Refactoring the autoreloader

263 views
Skip to first unread message

Tom Forbes

unread,
Sep 29, 2017, 3:04:17 PM9/29/17
to django-d...@googlegroups.com
Hello,
I've been thinking on and off about how to improve the autoreloader implementation and I wanted to gather some feedback on potential solutions.

For some background, Django uses a fairly basic autoreload implementation that simply polls the last modified time for loaded Python files once a second. While this isn't the most efficient, it does work and has worked quite well for a long time. When running manage.py runserver, the autoreloader will launch a child "manage.py" with the same arguments and this child process actually runs Django and serves requests. To reload, the child process exits with exit code 3 and the parent restarts it. The code is some of the oldest in Django, with a fair bit of it not touched in 9-12 years.

While it works (and I'm a believer in "if it isn't broke don't fix it") there are some architectural and performance issues with the current code:

- Polling every second is not very efficient
- Detecting when the child process has exited during startup (i.e problem in settings.py) is problematic and the code is rather nasty
- i18n files are 'reloaded' when they change in a rather hacky way (resetting private attributes in another module)
- There is limited support for extending the current implementation, and there are cases during development where the parent autoreloader will terminate.

I don't want this email to be too long, so I'm going to summarize what I think would be a good approach to tackling these problems.

1. Refactor the current implementation by removing `pyinotify`, redundant python 2 checks and implement a 'file_changed' signal so other parts of Django can react to file changes (i.e the i18n module can handle resetting it's own state).
2. Add support for the "watchdog" library as a replacement for pyinotify. Watchdog implements file system notifications for all major platforms using a fairly simple API, so we can remove polling and have instant reloading.
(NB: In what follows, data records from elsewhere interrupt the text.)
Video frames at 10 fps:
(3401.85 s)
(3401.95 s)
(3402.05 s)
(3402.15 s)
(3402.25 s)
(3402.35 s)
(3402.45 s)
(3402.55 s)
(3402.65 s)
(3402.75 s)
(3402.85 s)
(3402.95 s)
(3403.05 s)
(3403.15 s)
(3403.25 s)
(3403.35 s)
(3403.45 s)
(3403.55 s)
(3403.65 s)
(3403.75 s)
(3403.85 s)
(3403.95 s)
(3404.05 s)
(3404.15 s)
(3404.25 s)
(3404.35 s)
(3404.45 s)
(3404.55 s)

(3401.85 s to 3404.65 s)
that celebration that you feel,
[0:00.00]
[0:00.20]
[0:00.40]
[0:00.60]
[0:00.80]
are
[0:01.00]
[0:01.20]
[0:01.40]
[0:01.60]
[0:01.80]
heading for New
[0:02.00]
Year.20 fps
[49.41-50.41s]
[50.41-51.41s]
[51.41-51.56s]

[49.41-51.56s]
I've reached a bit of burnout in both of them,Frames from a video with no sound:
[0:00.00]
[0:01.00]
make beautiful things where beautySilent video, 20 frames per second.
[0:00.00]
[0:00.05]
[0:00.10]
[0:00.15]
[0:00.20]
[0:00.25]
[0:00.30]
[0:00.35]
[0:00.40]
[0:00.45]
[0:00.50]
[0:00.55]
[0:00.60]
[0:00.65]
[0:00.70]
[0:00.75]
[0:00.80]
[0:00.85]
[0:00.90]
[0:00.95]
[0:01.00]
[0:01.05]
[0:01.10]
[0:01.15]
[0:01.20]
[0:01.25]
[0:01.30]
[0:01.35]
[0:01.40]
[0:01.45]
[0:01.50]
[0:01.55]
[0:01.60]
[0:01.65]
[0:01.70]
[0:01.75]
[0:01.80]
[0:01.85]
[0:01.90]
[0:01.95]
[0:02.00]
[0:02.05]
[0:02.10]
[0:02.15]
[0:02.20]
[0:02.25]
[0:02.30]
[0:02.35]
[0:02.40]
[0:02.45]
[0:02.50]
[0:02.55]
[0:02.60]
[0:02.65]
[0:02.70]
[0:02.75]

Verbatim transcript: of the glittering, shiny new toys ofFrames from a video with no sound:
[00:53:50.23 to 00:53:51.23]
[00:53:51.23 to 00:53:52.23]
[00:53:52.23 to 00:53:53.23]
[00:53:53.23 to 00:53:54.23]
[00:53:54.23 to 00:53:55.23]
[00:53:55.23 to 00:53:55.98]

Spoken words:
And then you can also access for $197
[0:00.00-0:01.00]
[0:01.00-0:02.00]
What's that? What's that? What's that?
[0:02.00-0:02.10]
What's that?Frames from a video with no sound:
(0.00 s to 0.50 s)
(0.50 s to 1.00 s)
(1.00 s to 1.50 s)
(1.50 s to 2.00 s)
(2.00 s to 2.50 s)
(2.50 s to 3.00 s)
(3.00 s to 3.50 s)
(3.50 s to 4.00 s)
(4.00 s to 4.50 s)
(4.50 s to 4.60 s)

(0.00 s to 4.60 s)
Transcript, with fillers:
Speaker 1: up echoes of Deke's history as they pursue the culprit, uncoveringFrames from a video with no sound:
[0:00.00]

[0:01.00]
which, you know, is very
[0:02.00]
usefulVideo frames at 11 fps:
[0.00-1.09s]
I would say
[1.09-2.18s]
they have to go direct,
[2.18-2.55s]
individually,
Also support Watchman, a notification Daemon from Facebook.
3. Add support for more advanced features, like proper handing of startup errors and socket sharing.

I've got a merge request that implements all three stages as a proof of concept, but I think it's far too much a change to be done at once and should be done carefully stage by stage. One and two are fairly simple to implement, but three requires see careful consideration as to the best approach (this message is long enough already, I don't want to describe them here).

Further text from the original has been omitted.